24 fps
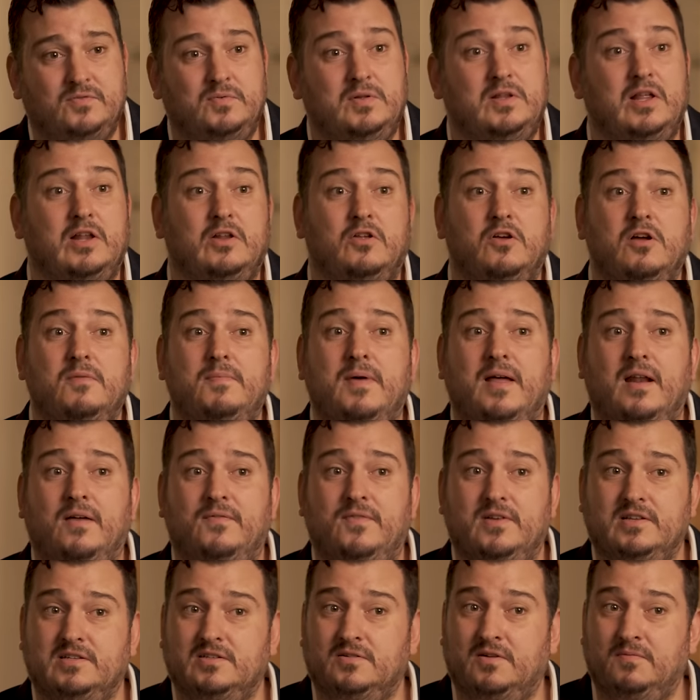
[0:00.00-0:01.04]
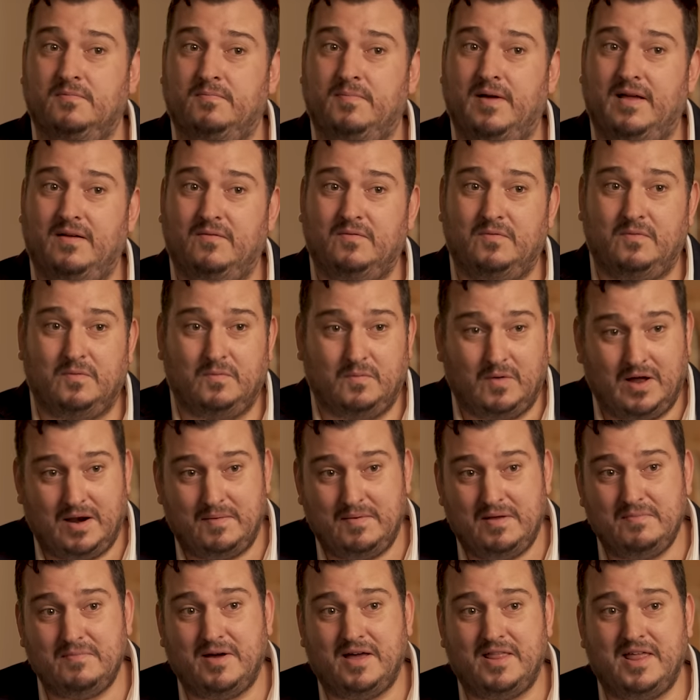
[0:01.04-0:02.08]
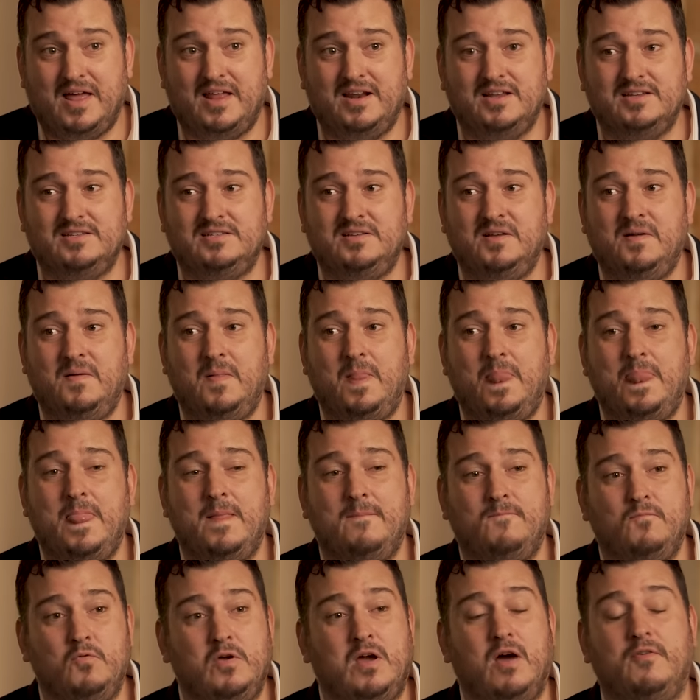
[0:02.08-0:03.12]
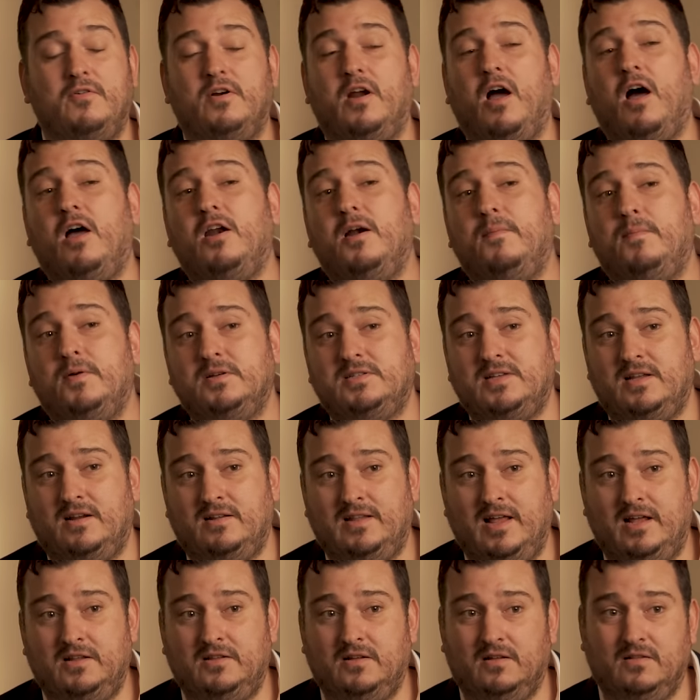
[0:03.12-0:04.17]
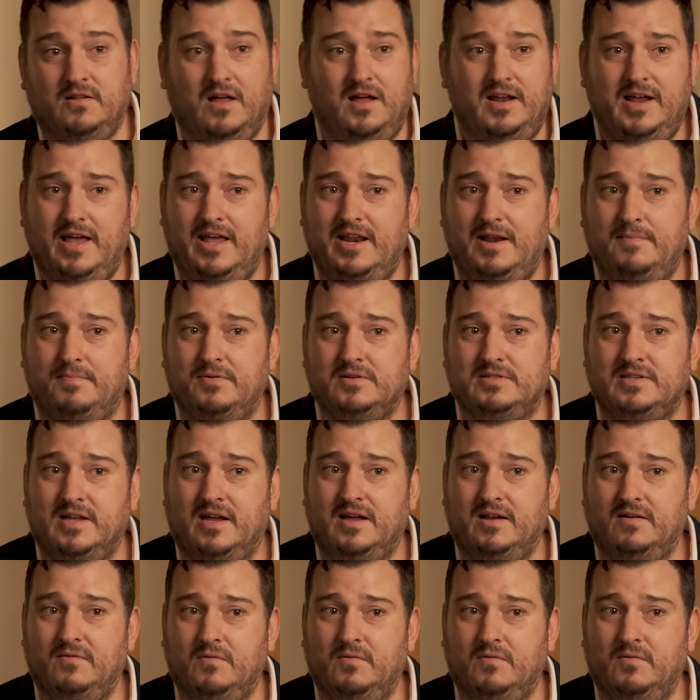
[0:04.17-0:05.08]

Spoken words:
We did good benefits. What I mean by that is we covered 100% of dental, not 80%. Mm.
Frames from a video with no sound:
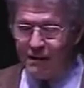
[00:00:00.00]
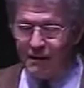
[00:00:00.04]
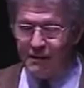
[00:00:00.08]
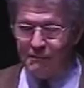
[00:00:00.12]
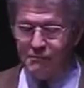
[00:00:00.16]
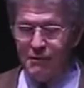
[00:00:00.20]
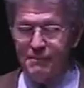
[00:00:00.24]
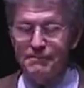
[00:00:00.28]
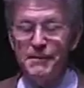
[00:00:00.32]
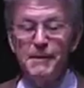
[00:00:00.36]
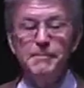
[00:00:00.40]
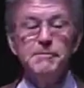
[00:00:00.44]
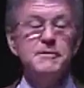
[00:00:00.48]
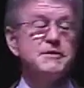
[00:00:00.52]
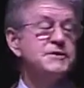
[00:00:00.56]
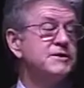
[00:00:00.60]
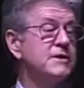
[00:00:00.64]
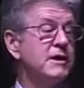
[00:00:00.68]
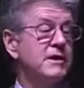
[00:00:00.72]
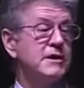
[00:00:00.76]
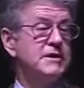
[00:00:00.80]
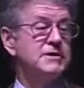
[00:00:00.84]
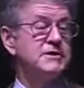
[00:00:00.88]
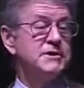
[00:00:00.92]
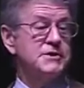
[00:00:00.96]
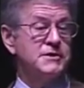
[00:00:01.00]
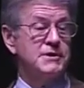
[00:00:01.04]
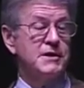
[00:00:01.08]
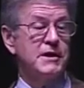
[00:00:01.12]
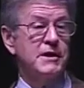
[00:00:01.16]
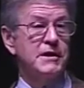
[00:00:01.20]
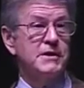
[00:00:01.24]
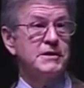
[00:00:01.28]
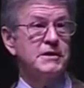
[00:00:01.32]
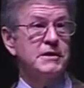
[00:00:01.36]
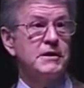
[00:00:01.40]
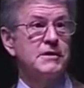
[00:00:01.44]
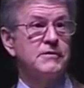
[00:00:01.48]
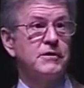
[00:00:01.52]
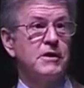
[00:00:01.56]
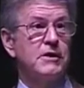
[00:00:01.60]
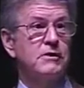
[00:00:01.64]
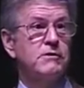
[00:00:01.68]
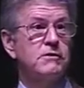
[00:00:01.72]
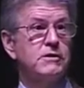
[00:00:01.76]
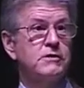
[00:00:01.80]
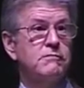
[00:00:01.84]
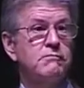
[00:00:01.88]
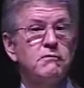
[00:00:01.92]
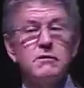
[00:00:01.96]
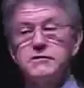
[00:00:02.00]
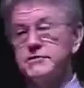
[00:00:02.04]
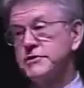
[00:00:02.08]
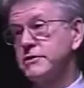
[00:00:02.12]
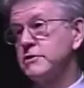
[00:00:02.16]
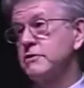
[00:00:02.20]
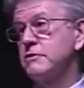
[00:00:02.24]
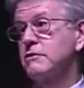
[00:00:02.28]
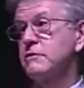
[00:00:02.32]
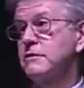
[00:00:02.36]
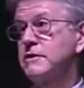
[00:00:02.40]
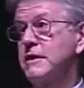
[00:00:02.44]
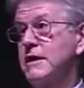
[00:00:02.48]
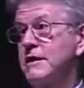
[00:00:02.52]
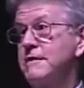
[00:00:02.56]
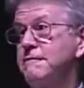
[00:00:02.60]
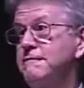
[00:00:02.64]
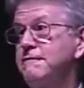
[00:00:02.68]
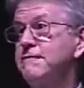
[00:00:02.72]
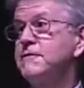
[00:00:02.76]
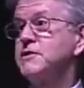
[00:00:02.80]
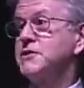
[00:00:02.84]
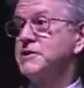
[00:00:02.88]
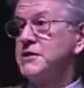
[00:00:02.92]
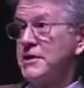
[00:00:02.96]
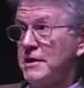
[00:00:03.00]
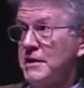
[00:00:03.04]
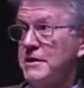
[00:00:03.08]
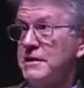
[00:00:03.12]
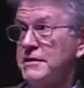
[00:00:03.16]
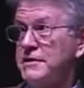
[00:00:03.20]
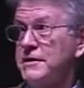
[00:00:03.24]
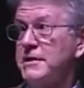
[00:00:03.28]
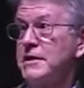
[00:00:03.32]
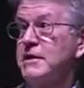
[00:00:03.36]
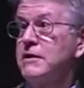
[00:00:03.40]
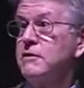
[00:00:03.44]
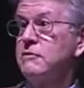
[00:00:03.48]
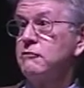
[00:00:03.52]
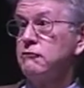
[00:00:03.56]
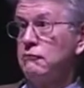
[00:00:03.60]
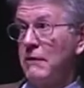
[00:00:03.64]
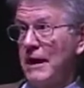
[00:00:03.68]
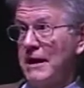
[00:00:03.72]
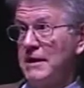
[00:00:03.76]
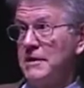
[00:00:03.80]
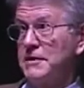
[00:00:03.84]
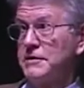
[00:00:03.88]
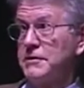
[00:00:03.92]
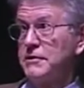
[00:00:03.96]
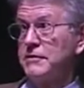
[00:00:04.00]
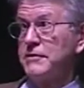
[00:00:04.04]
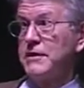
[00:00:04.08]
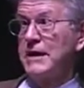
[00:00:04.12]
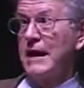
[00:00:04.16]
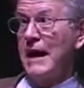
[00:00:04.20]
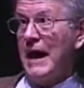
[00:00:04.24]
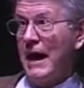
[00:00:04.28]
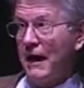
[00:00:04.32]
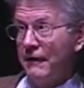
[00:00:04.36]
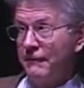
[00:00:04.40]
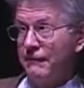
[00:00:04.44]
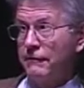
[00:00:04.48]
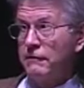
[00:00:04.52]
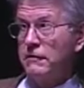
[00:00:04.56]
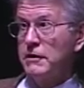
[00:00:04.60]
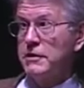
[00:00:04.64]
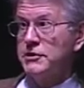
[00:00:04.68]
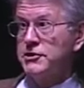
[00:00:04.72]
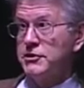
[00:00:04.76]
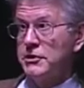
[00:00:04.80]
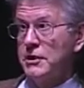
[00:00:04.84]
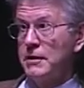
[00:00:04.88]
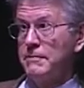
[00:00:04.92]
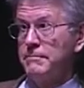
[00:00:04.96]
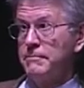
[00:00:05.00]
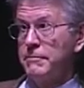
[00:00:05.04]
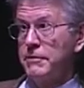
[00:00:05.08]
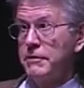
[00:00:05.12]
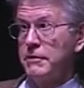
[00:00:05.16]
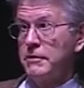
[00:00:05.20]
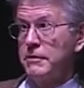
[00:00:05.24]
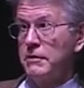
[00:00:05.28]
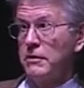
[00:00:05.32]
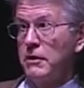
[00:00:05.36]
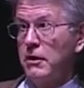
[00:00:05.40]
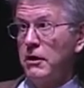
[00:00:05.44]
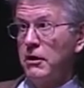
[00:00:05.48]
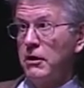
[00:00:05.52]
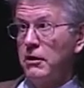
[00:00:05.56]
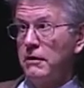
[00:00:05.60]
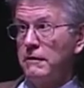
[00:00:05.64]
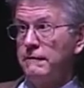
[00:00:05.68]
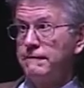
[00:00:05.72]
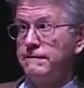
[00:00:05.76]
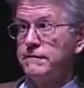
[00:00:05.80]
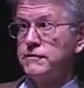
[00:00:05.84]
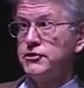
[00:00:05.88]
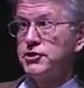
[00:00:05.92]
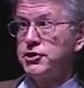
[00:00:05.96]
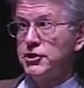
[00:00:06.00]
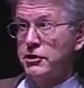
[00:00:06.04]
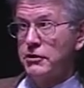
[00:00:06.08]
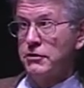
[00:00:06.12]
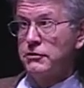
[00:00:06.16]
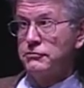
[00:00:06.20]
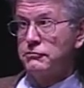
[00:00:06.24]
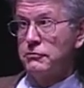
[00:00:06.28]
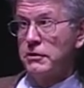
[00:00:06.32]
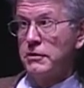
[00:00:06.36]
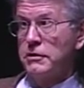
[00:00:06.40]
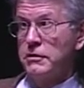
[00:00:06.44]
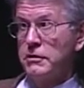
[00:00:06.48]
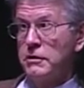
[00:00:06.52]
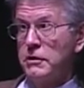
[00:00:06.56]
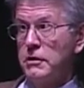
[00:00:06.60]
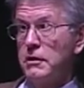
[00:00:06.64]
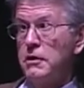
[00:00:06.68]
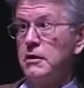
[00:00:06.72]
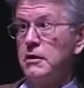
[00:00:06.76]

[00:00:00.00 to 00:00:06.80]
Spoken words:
When people study society, they look at what's called a fertility rate, the average number of children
= = = = =
● **Problem**: Skip every picture and return the lines above from the top through the one that contains "[00:00:00.36]".

● **Task result**:
24 fps
[0:00.00-0:01.04]
[0:01.04-0:02.08]
[0:02.08-0:03.12]
[0:03.12-0:04.17]
[0:04.17-0:05.08]

Spoken words:
We did good benefits. What I mean by that is we covered 100% of dental, not 80%. Mm.
Frames from a video with no sound:
[00:00:00.00]
[00:00:00.04]
[00:00:00.08]
[00:00:00.12]
[00:00:00.16]
[00:00:00.20]
[00:00:00.24]
[00:00:00.28]
[00:00:00.32]
[00:00:00.36]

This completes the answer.